Andy refused and even embarrassed Eddie, but considering Eddie had good relations with the Admiral, he reversed his stand upon the insistence of his friends who convince him. Helping Eddie would allow their leaves extended without spending the ‘vacation’ in a navy hospital for check-ups.

While Turnbill is happy making plans for the talk, Andy sets his eyes on Eddie’s fiancĂ©e Gwinneth Livingston, played by the stunning Suzy Parker. Gwinneth, as evident from the first scene, is an epitome of an unhappy woman who requires a stable life.

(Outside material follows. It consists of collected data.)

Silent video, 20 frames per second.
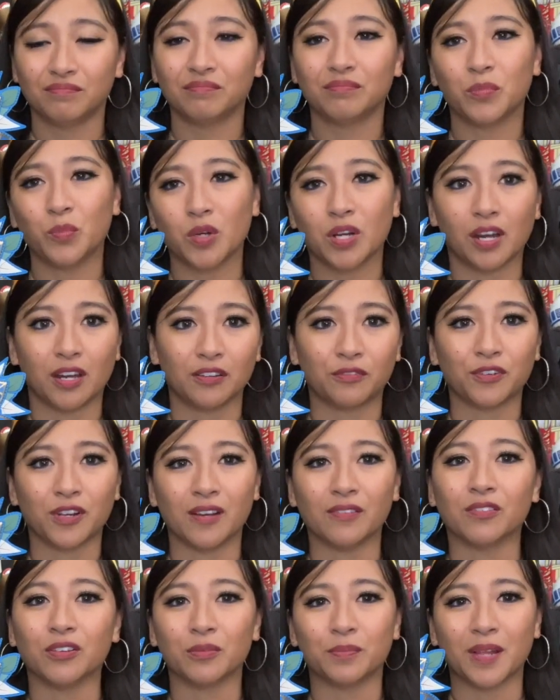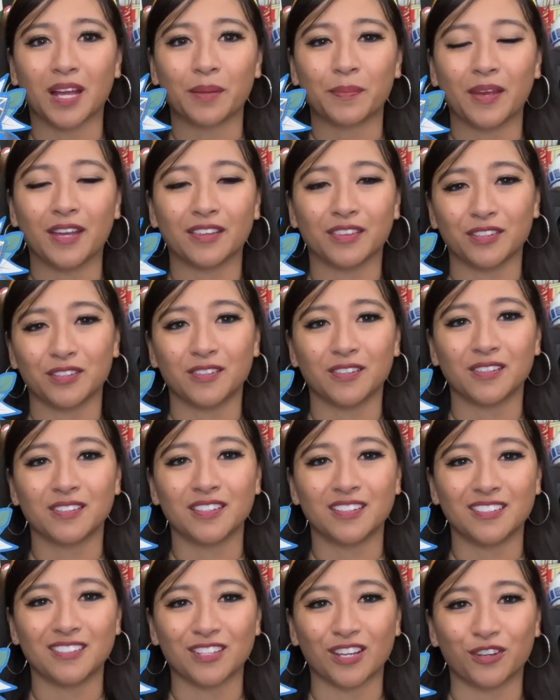Wakanda Forever, Black Panther
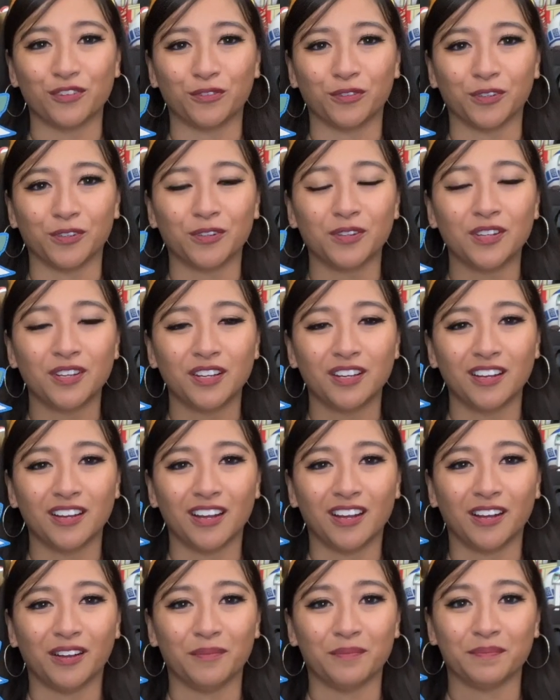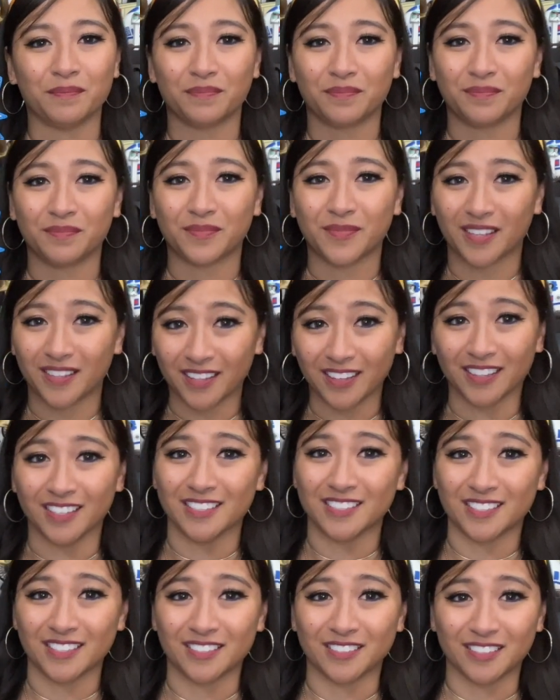in general, I think
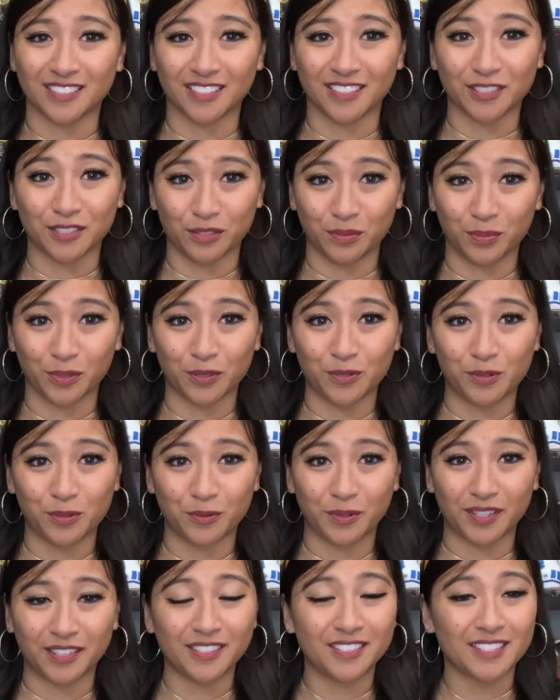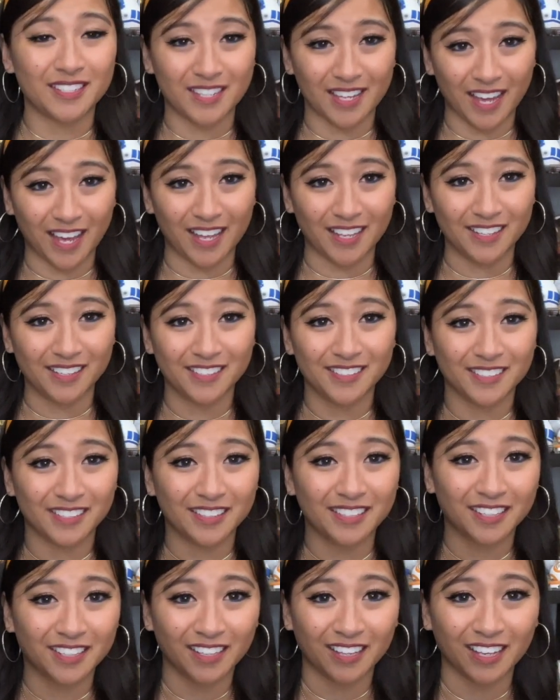this is a super cool one to add to
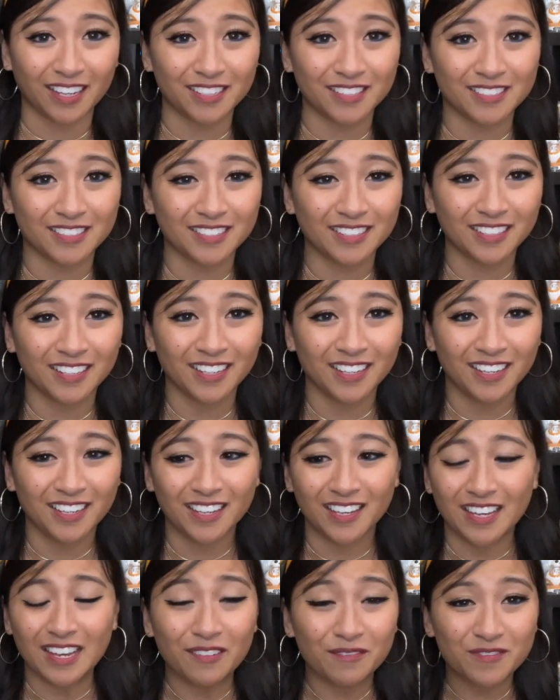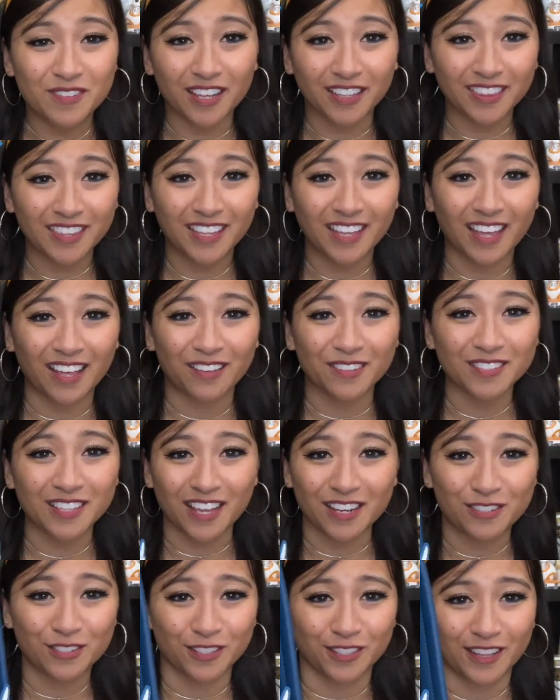the collection. If nothing else,
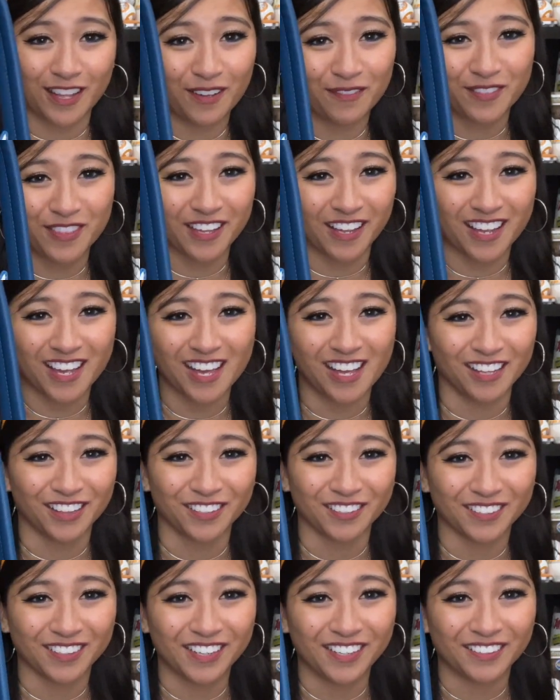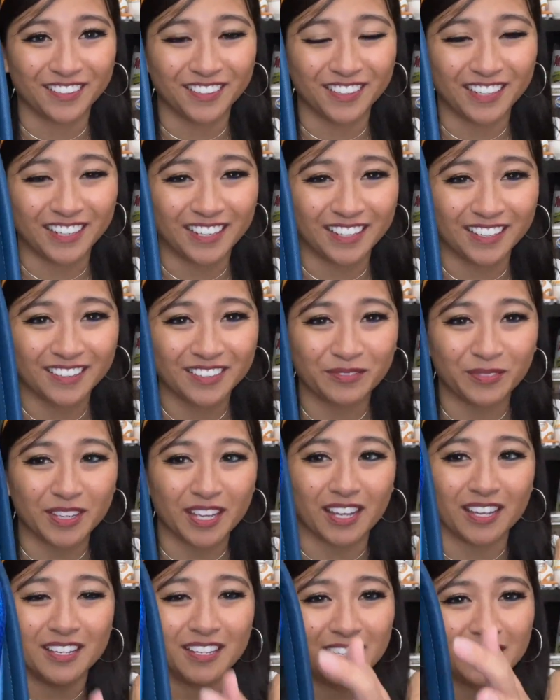I just love the coloring on it. But
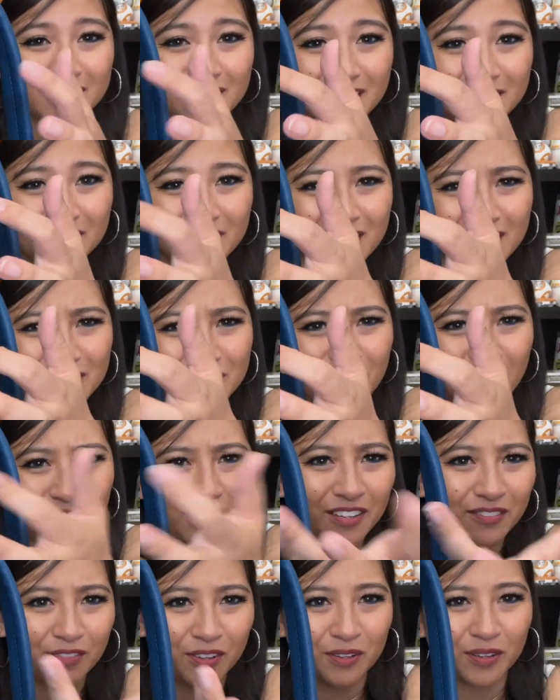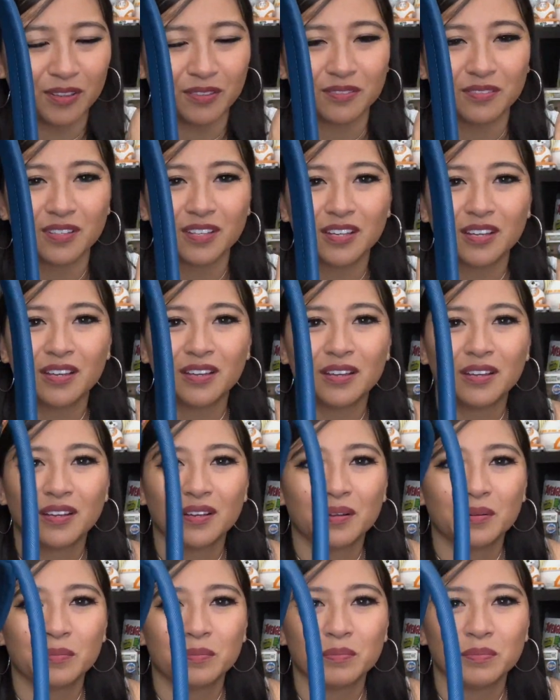yeah, it is the shiny faux
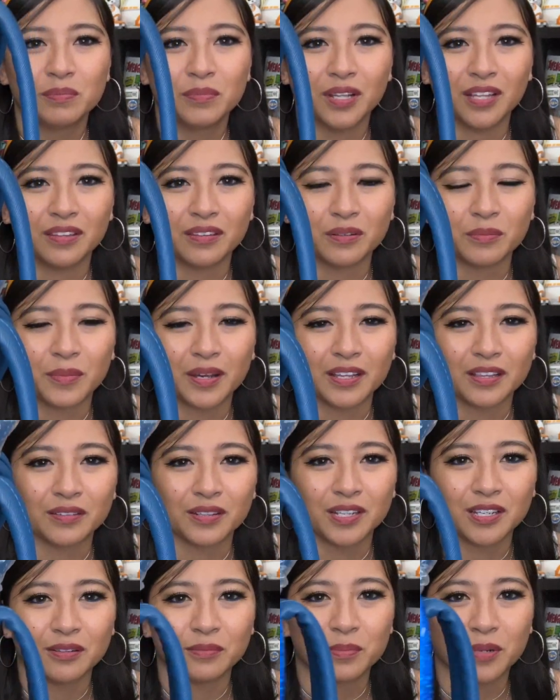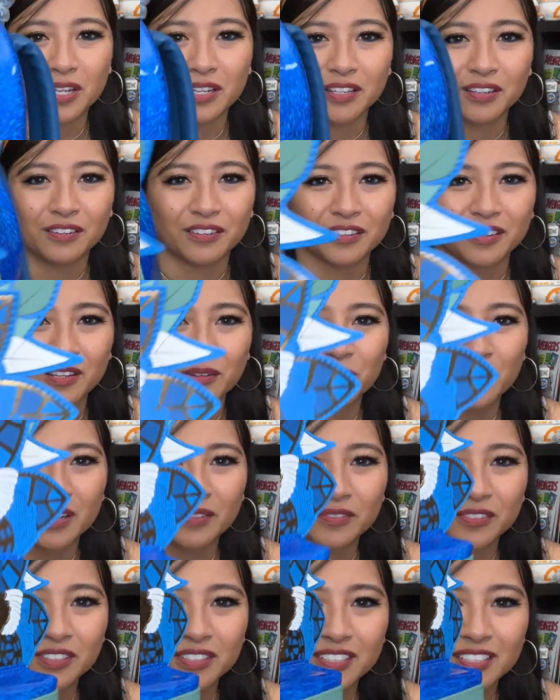pleather, polyurethane,
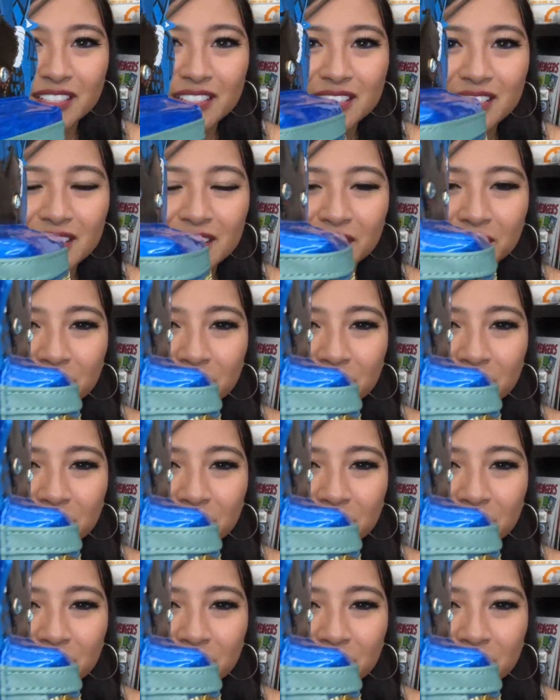whatever it is.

Yet, in search of love, she isn’t entirely on good terms with Eddie’s relationship. It was as though love could blow away the relationship with Eddie. She ensures this point of hers is well expressed to Andy.

Instead of turning up and talk to labours, Andy decides to spend the night with Gwinneth and takes her out to a music bar and a restaurant. He was here to enjoy his vacation, not talk about the war.

Andy meets his old friends from the war, one handicapped, and gets to know he has few days left. He is in a strange mood, wondering he did the right thing running away from the action while many of his countrymen are fighting it out.

His two friends talk to labours on his behalf, and this didn’t go well with Eddie, fumingly tries to create a scene. Andy confronts Eddie and gives a blow instead of talking. Gwinneth breaks up with Eddie and joins Andy. Love is it.

Party time is over, guys, as Eddie turns up the heat and ensures the holiday is cancelled. In the meantime, Lt Mc Cann gets the ticket to join Congress, and he takes his two friends on board for this mission. The two friends get the call of war from inside; decide to join the navy instead. Mc Cann was not to be left behind; he gives up the ticket and joins his two friends.

In her role as Gwinneth, Suzy Parker makes her movie debut in an acting performance in a grand style. Previous was a cameo in the movie ‘Funny Face.’ Her beauty is the main strength in this movie, as her voice was given by another stunning actress of that era, Deborah Kerr.

A special mention of Jayne Mansfield makes a good impression and, in a significant way, imitates Monroe with her looks and talks. She is often mentioned as the poor man’s ‘Marilyn Monroe’ in reel and real life. Jayne’s character Alice Kratzner defines the title of the movie very aptly. In memory of her war husband in the film, he tells her, “Look me in all the war heroes and Kiss them for me.”

Famous for the song of the same name by The McGuire Sisters, this 1957 Stanley Donen directed movie is a good watch about war pilots’ back-stage lives.